**Required work:**
Your answer must be the records below, repeated exactly, with every picture left out.

Content starts

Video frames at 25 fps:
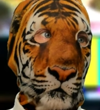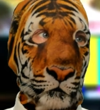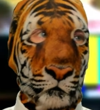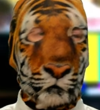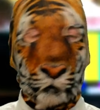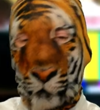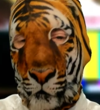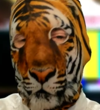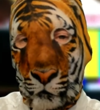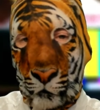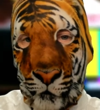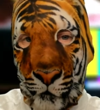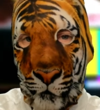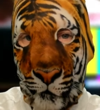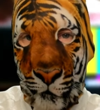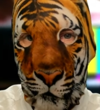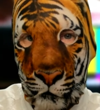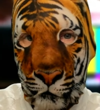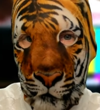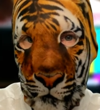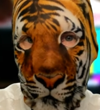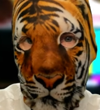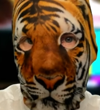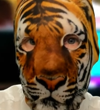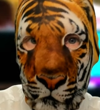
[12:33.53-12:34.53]
year. Well, what
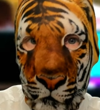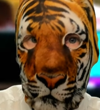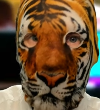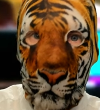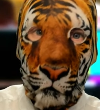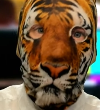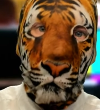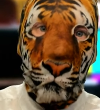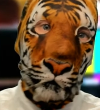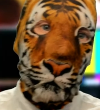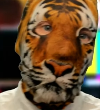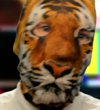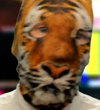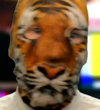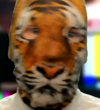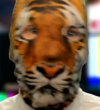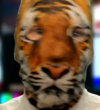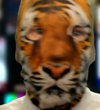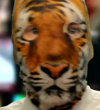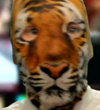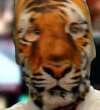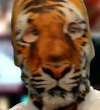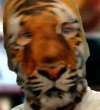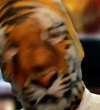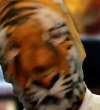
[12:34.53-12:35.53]
happened that year?
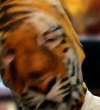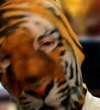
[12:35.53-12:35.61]
It's like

Content ends

**Result of this exercise:**
Video frames at 25 fps:
[12:33.53-12:34.53]
year. Well, what
[12:34.53-12:35.53]
happened that year?
[12:35.53-12:35.61]
It's like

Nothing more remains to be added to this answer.